WHAT IS BEING ASKED — Could you copy out every line of the data where the word "with" occurs?

DATA FOR ANALYSIS —

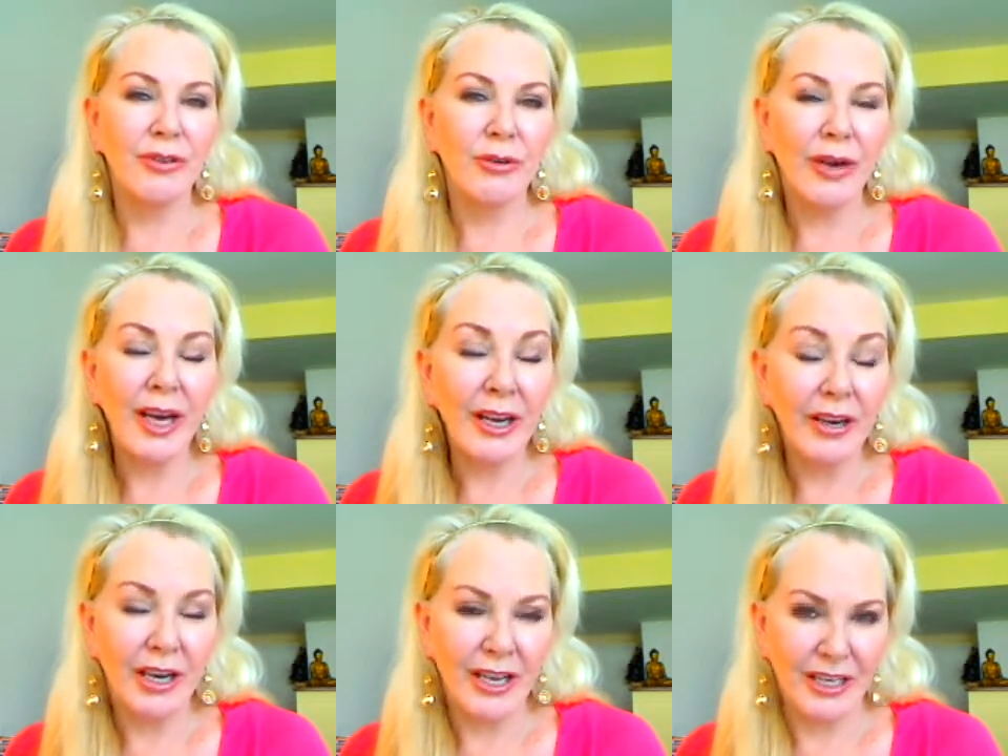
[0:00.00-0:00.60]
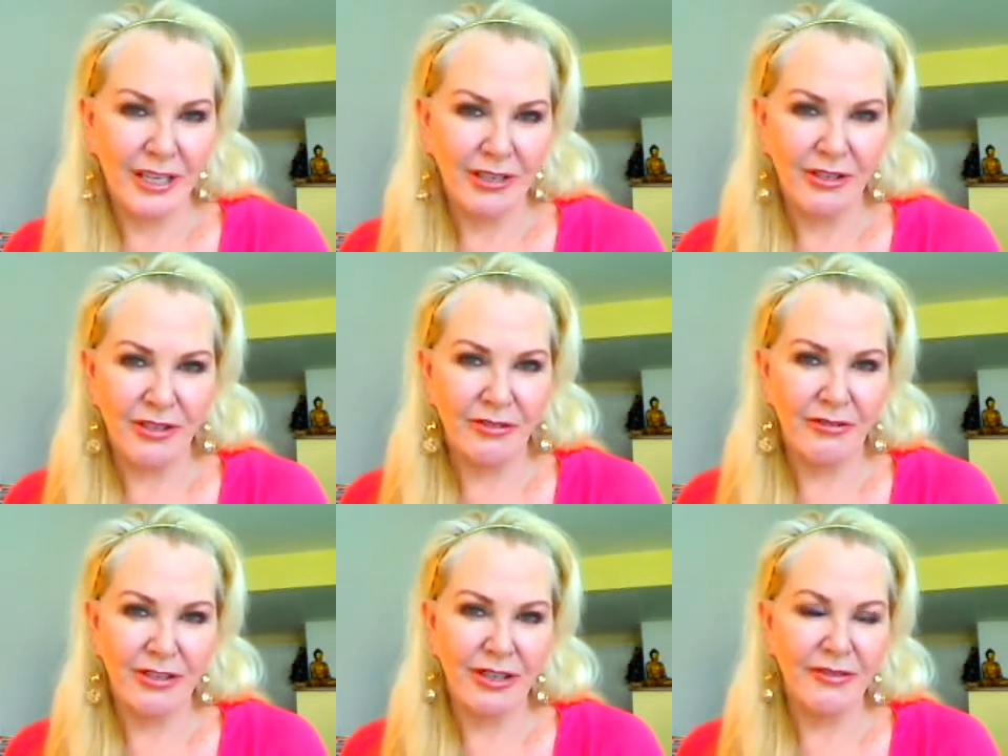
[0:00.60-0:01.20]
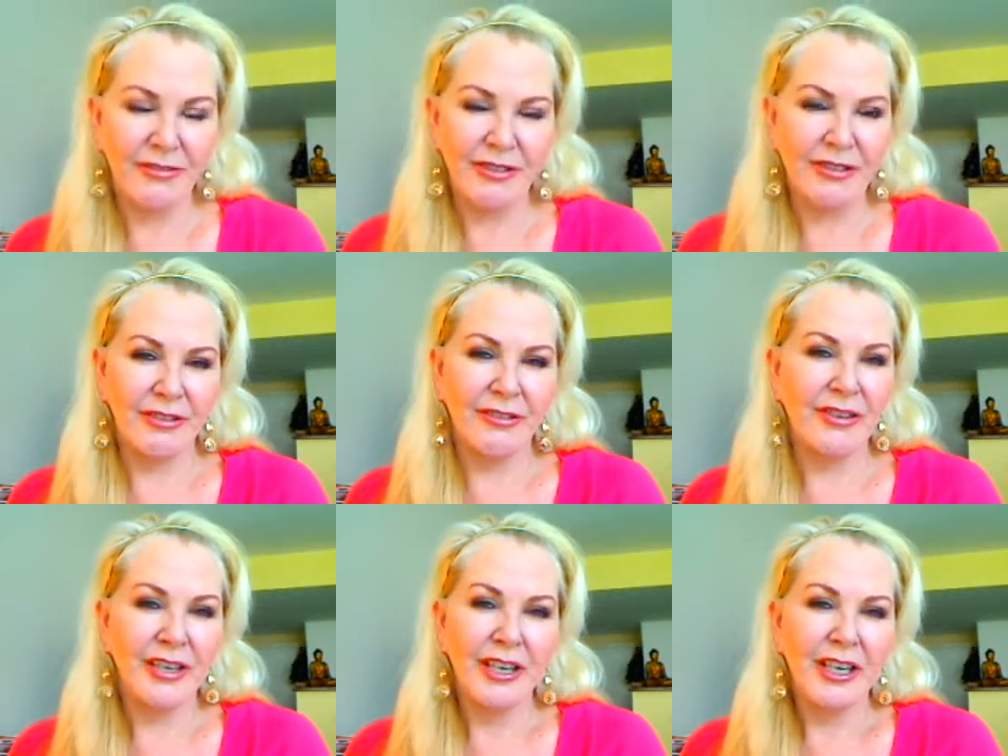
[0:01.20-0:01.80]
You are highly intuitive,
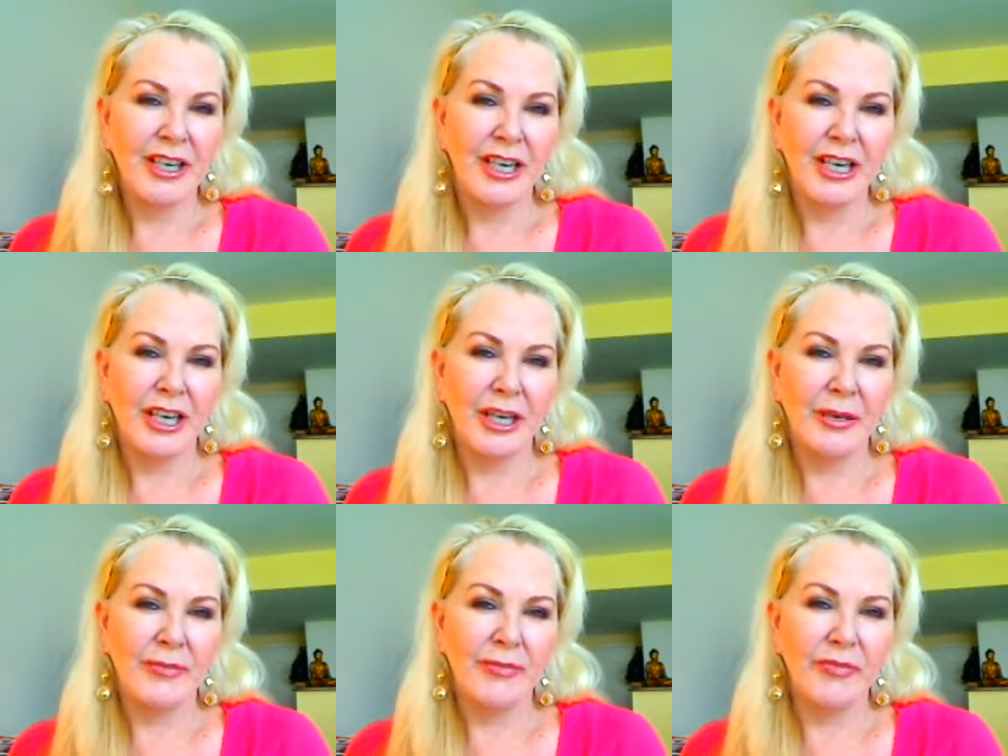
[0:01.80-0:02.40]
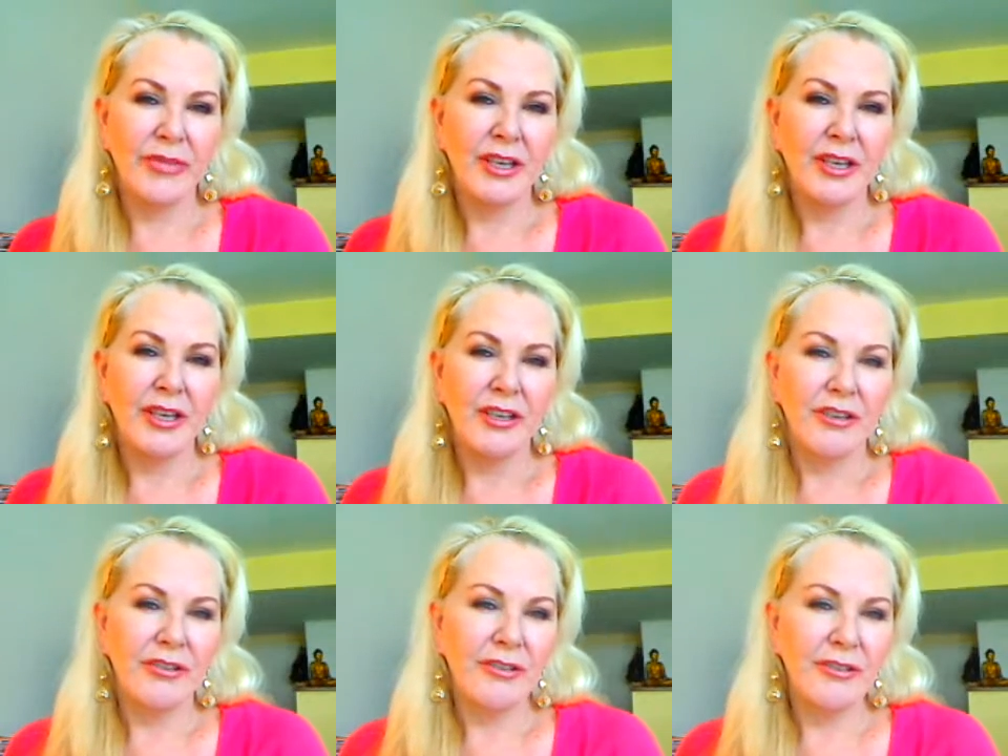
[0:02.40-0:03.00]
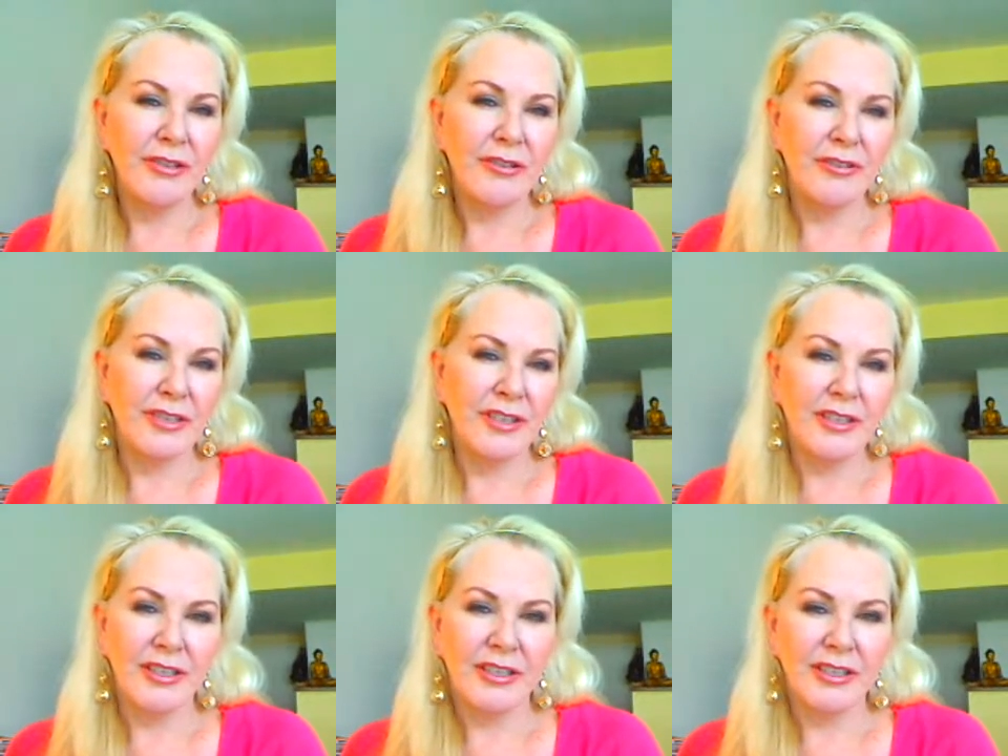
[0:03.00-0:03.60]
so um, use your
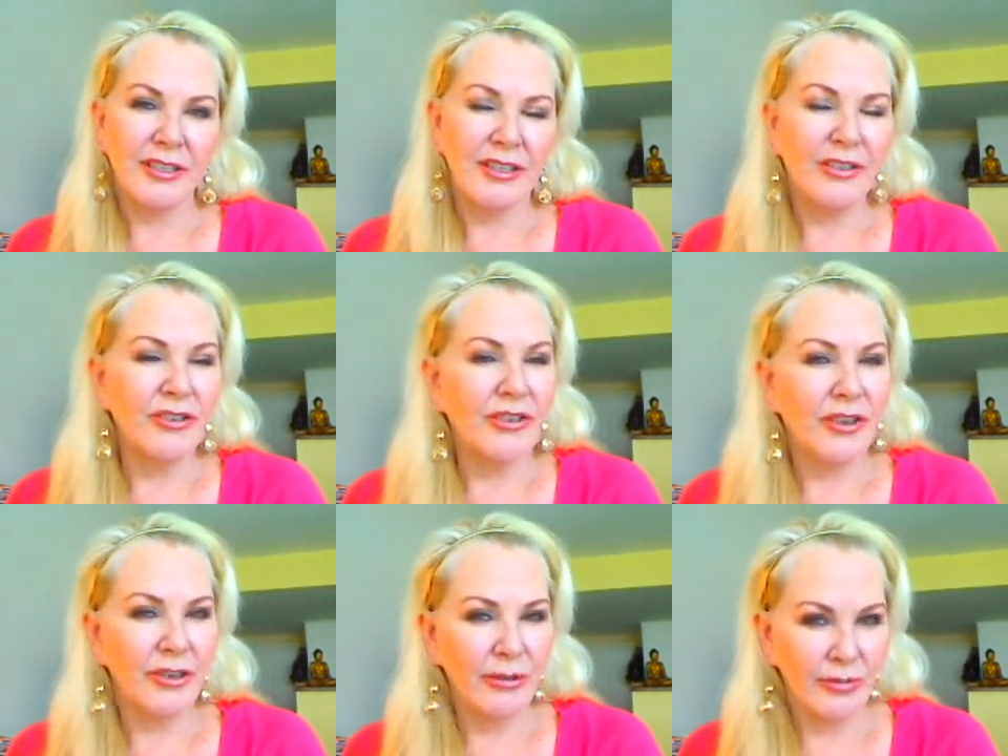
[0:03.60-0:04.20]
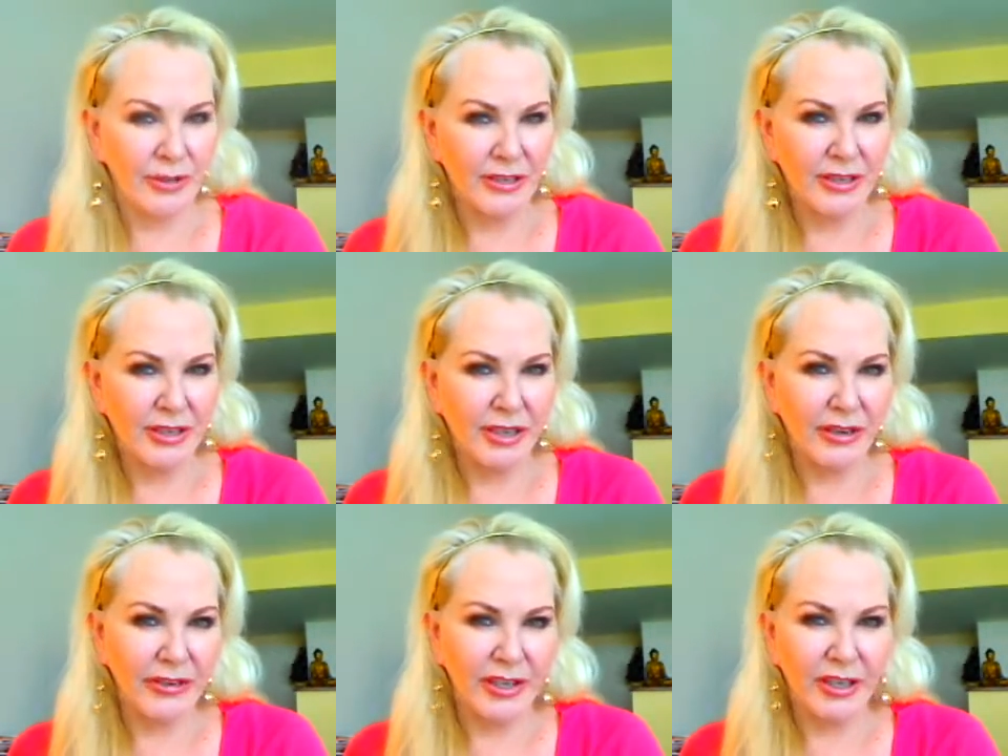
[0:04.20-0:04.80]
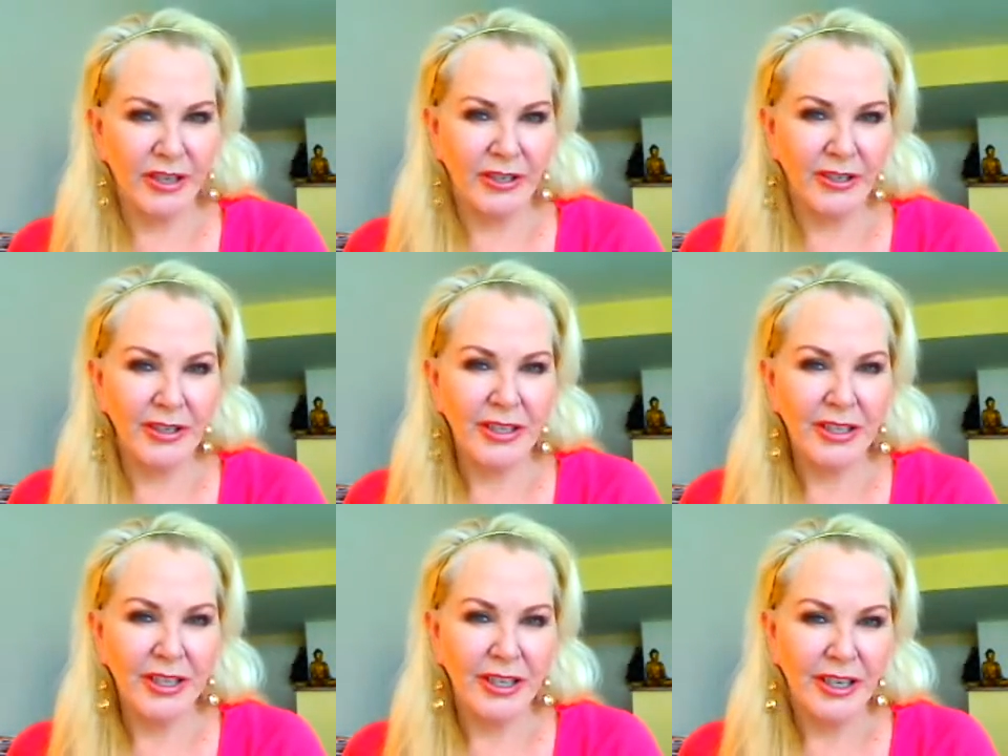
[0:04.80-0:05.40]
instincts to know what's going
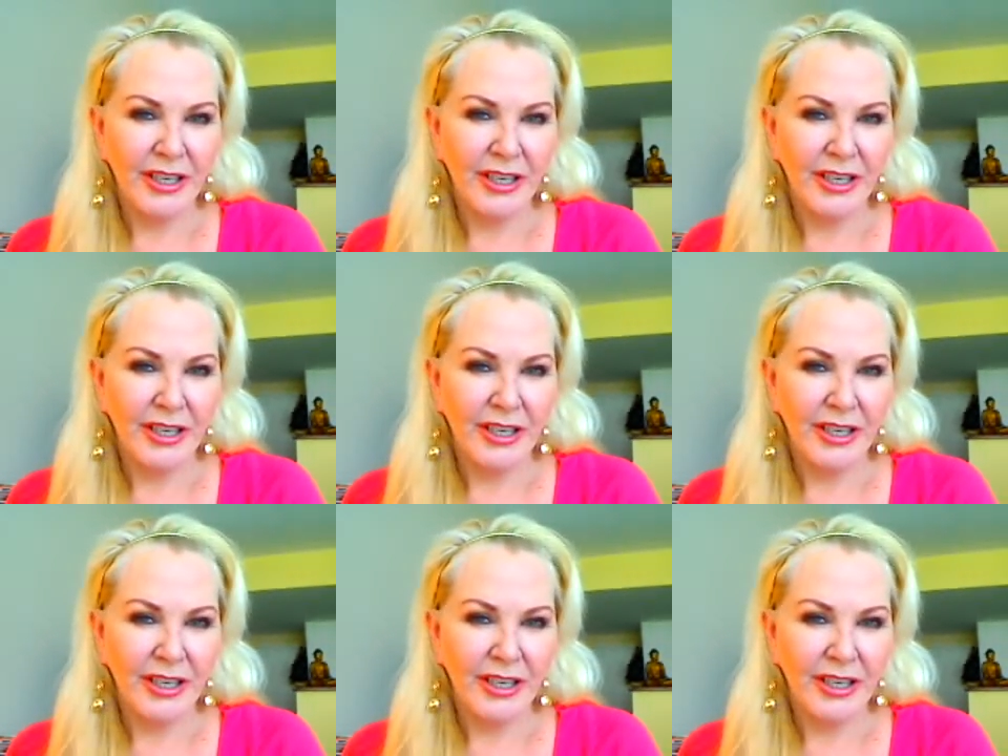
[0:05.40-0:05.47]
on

* * *

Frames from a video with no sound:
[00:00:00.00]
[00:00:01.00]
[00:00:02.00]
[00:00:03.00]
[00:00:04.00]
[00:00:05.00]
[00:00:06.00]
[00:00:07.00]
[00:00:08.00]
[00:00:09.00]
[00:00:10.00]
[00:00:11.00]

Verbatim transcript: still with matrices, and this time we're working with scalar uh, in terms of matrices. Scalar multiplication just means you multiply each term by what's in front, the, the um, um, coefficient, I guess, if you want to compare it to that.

EXERCISE SOLUTION —
Frames from a video with no sound:
Verbatim transcript: still with matrices, and this time we're working with scalar uh, in terms of matrices. Scalar multiplication just means you multiply each term by what's in front, the, the um, um, coefficient, I guess, if you want to compare it to that.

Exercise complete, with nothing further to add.